For Blair, instead of leasing his home, he sold it, later regretting the decision when property prices soared.

Starmer bought his north London property in 2004 for about $1.2 million and recently paid off his mortgage, according to British news media reports that cited various records.

In the past two decades, he, his wife and their two teens have put down strong roots in a part of London favored on the political left. He has talked of frequent visits to his local pub, the Pineapple, from which he posted a photo on social media on Christmas Day last year with the message “Traditional Christmas drinks with neighbors in the local. Happy Christmas one and all.”

Although Starmer’s property is only 4 miles away from his office on Downing Street, the family had little choice but to relocate, given the security concerns for a prime minister.

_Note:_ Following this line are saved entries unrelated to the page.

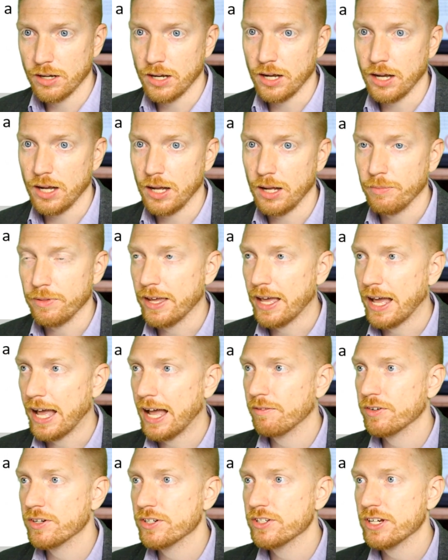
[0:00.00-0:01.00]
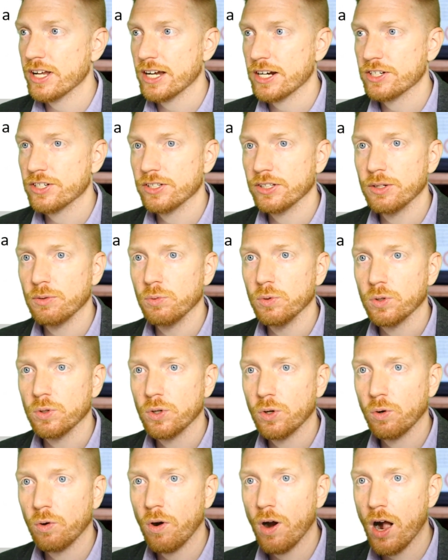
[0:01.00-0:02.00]
the average actually will
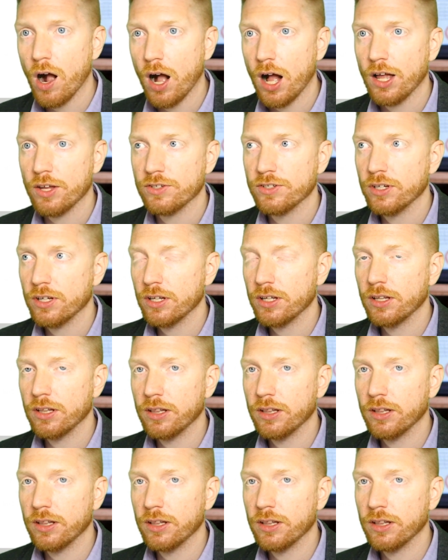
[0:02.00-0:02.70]
cross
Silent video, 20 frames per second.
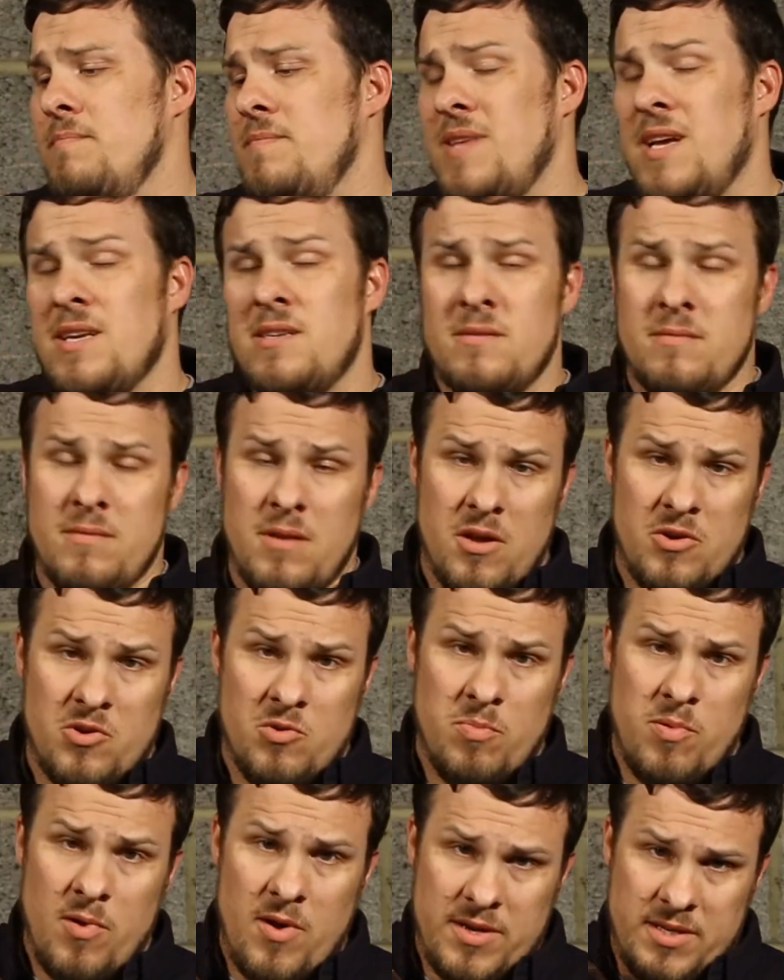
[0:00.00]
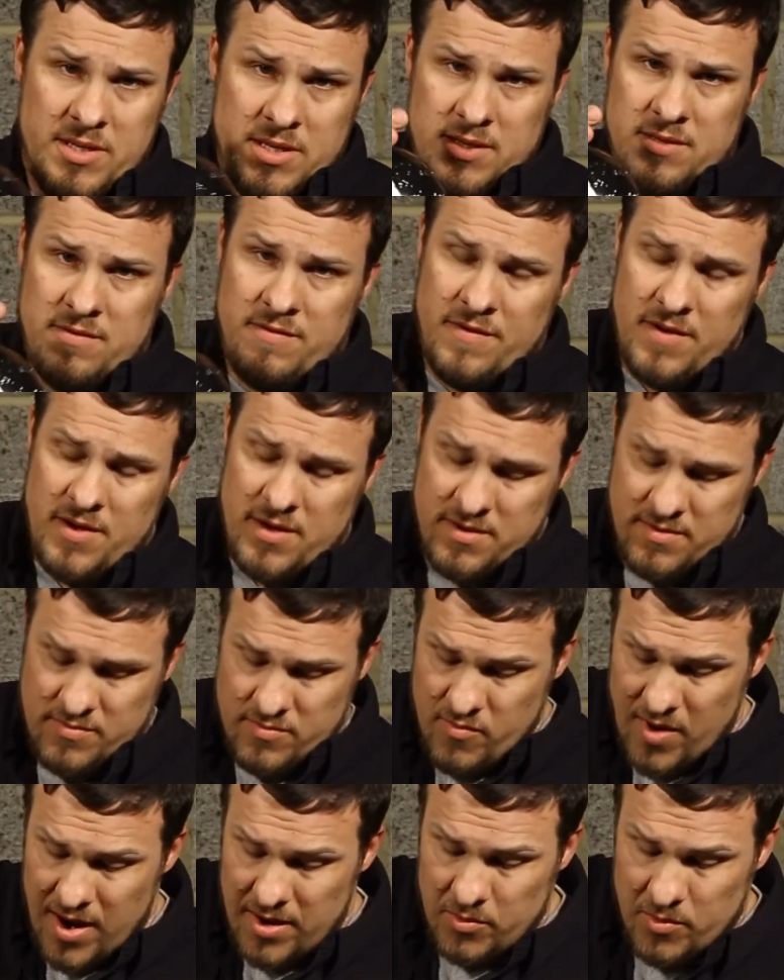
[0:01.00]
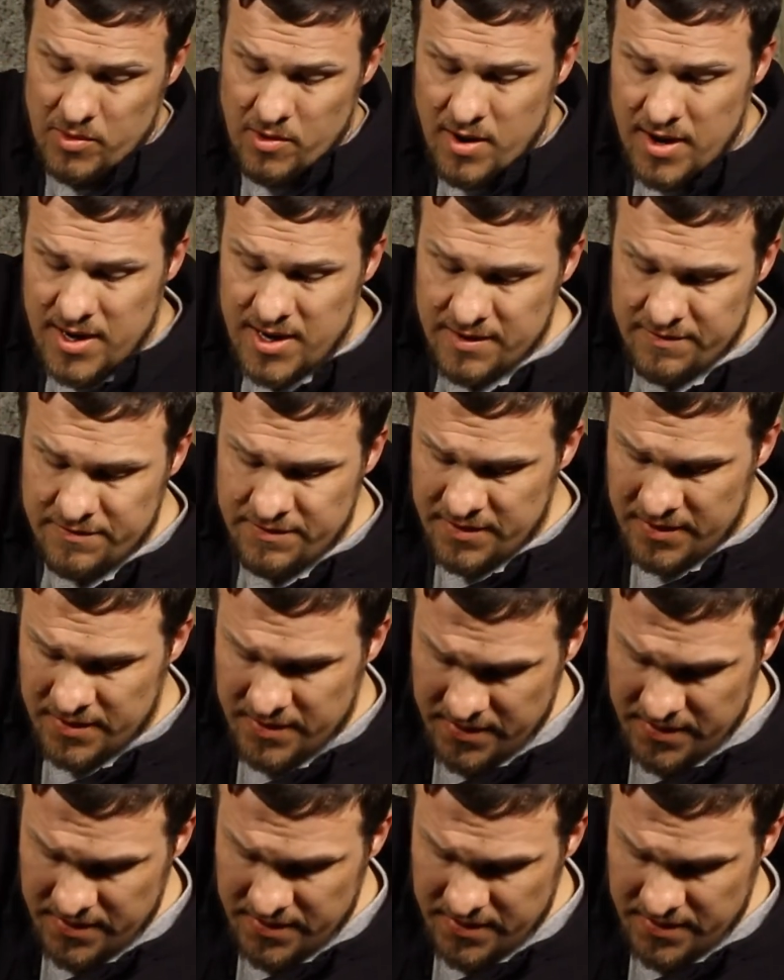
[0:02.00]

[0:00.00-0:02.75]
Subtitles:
That's local prices for around where I live.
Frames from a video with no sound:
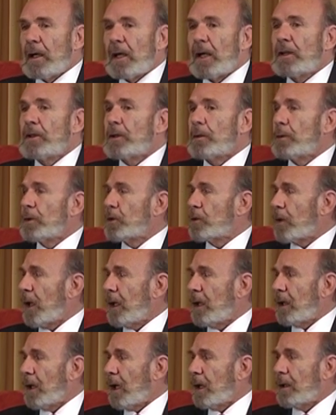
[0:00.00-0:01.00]
And she was
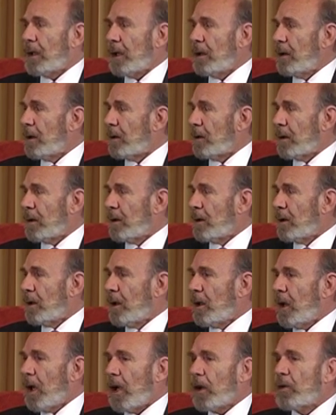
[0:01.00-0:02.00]
right. I didn't.
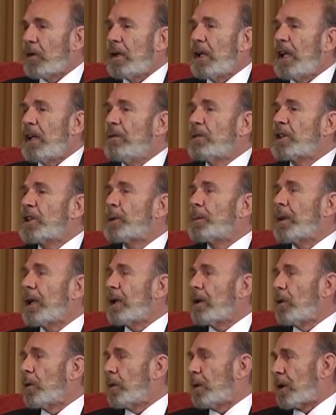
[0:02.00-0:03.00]
I couldn't even
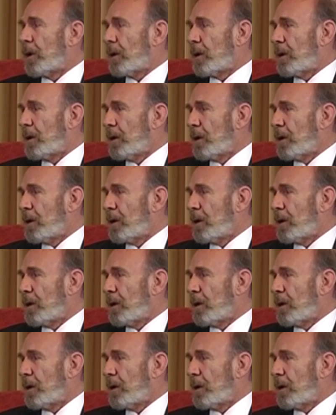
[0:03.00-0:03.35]
spell the word.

That risk was underscored even while Labour was in opposition earlier this year, when the group Youth Demand protested outside the Starmers’ house to put pressure on Britain for an arms embargo on Israel.

Although renting out a property does not break any rules, the news that the prime minister and Reeves have leased out their homes and stand to gain financially may be seized on by Britain’s right-leaning news media, particularly after a recent set of damaging articles about the prime minister’s accepting free gifts in the past.

But for Starmer, taking in a significant profit from a house that is now estimated to be valued at more than $2.6 million would scarcely be better received.

Leaving it empty would’ve been impractical too. Starmer has a large majority in Parliament, and the soonest he is likely to need his house again is after the next general election, not expected before 2028.